Stored items

=== Begin Enclosure ===

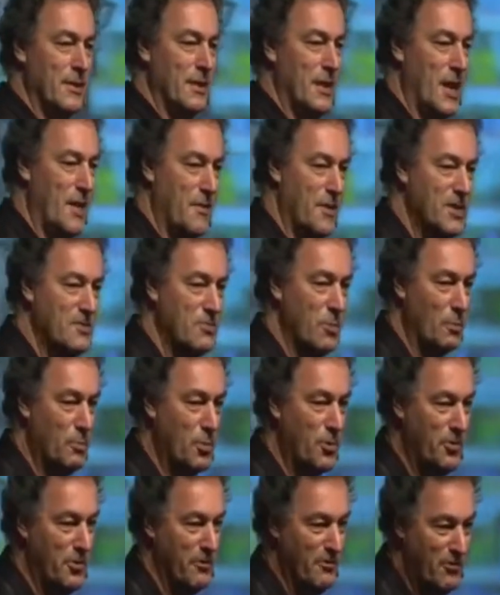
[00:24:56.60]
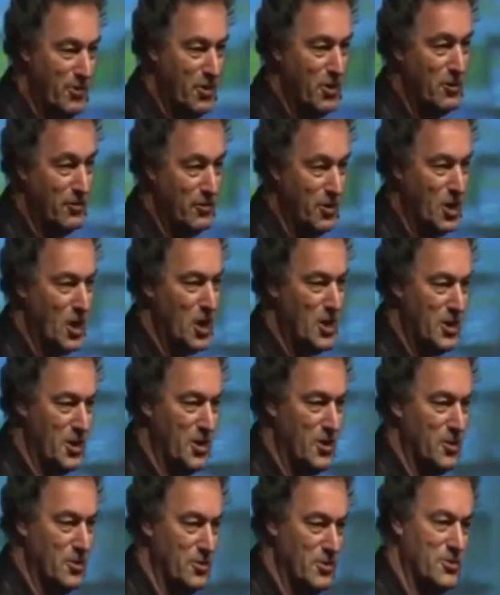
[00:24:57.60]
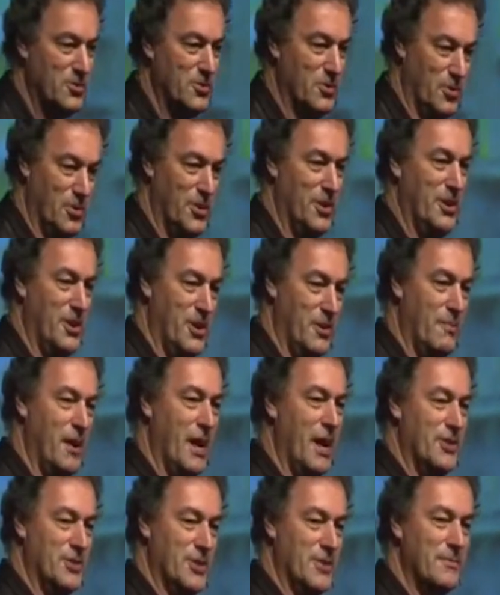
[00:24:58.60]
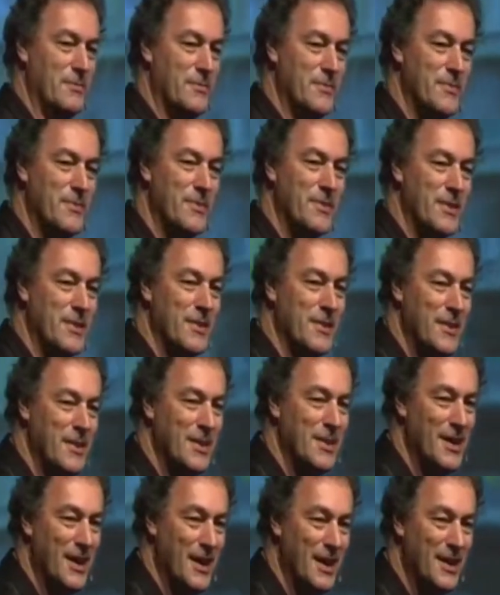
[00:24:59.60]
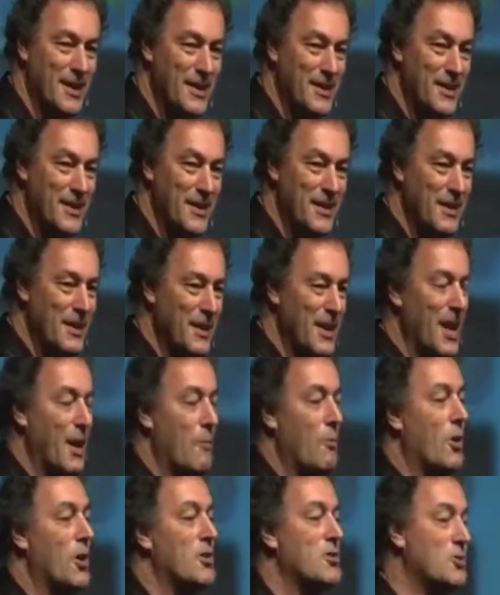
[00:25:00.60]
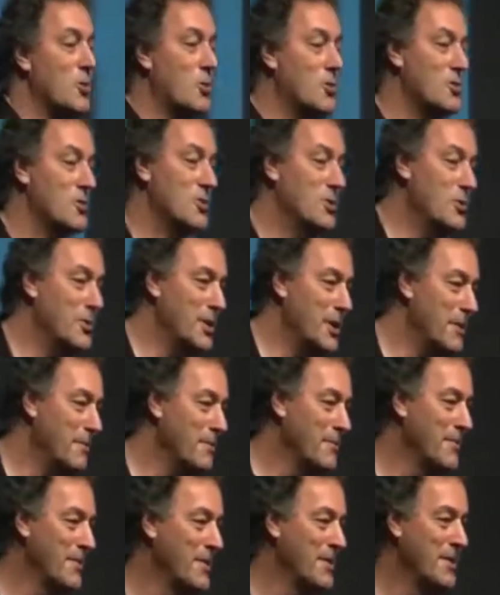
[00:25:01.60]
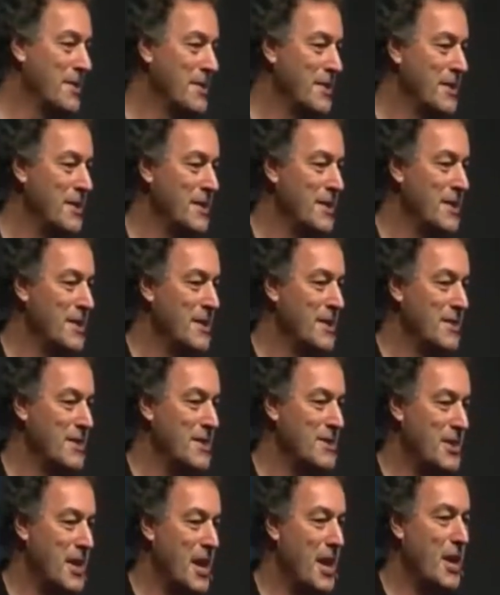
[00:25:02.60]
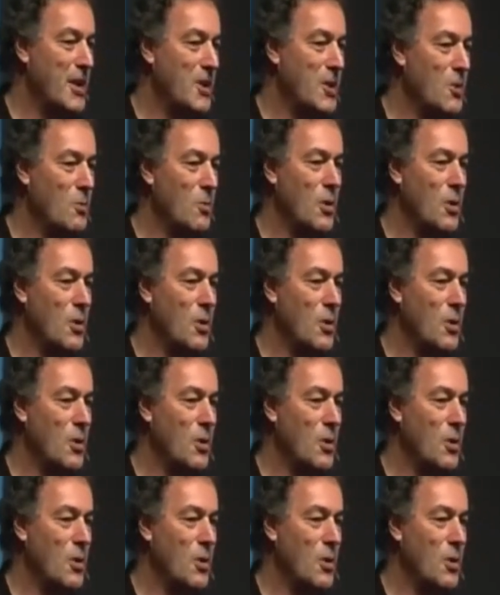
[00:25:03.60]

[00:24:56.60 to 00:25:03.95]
Now, this would put the fear of God into a store, you can imagine. And what are stores doing? They're saying, you know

=== End Enclosure ===

_WHAT THE TASK ASKS:_
Excluding all pictures, output exactly the lines from the line containing "[00:24:58.60]" through the last line of the entries above.

_RESULT FOR THIS EXERCISE:_
[00:24:58.60]
[00:24:59.60]
[00:25:00.60]
[00:25:01.60]
[00:25:02.60]
[00:25:03.60]

[00:24:56.60 to 00:25:03.95]
Now, this would put the fear of God into a store, you can imagine. And what are stores doing? They're saying, you know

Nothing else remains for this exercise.